19 Maggio 2026, 06:00

Da giorni gli avvocati non riescono a caricare le impugnazioni online. Il portale di deposito degli atti è fuori uso e questo mette in apprensione i legali che potrebbero trovarsi con ricorsi in Cassazione e appelli dichiarati inammissibili perché fuori termine. Le chat degli avvocati sono incandescenti, mentre dal Ministero mancherebbero comunicazioni ufficiali. Il Consiglio dell’Ordine degli avvocati si è preso carico del problema sollevato dai penalisti infuriati. «Le disfunzioni del portale per il deposito telematico degli atti penali sono state segnalate da tempo dal Consiglio, che le ha ulteriormente rappresentate al Presidente del Tribunale in occasione dell'incontro dello scorso 5 maggio.
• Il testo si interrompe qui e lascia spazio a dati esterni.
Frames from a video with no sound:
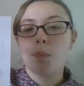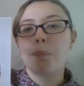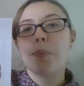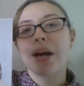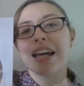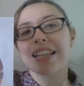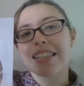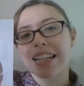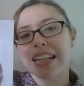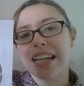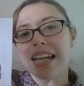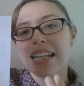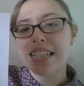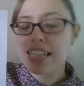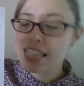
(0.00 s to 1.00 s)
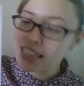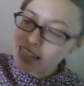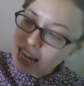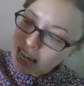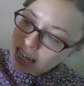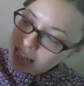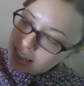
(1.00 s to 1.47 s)
But it's clear to
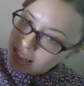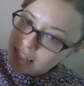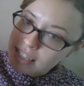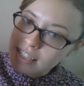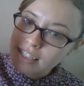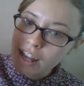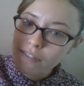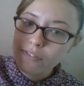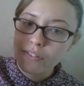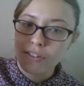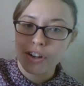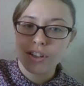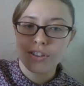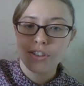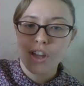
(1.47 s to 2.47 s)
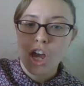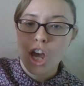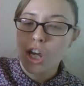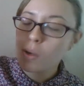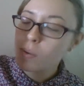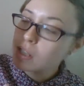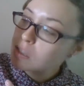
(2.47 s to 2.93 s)
see that Severus,
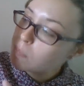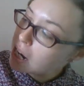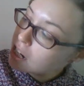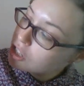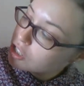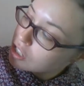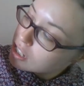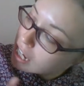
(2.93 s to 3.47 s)
who is picturedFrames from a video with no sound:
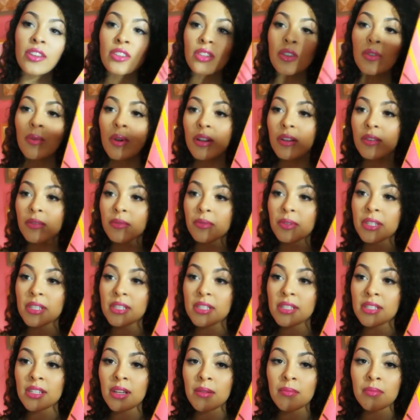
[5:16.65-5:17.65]
and you want to
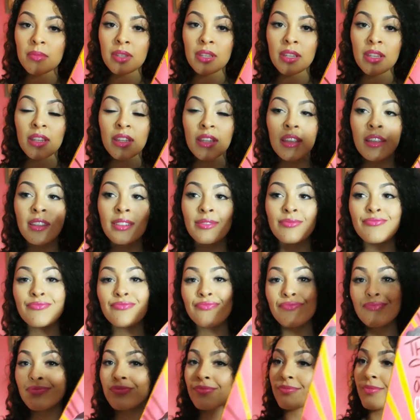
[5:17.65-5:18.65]
read something,
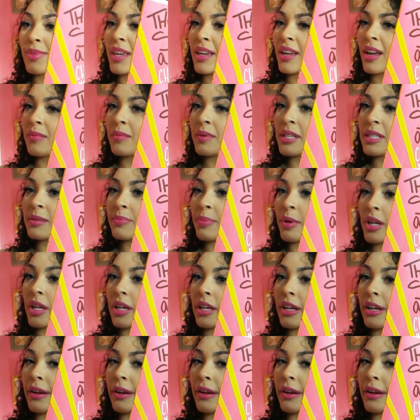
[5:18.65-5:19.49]
pick up this book,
In quell'occasione si è evidenziata la necessità dell'emanazione di un provvedimento presidenziale, che attribuisca efficacia legale al deposito a mezzo pec quando venga data prova del malfunzionamento improvviso dell'infrastruttura informatica. La questione è stata oggetto di ulteriore interlocuzione ieri con il presidente», spiega l'avvocato Antonino Guido Distefano, presidente del Coa.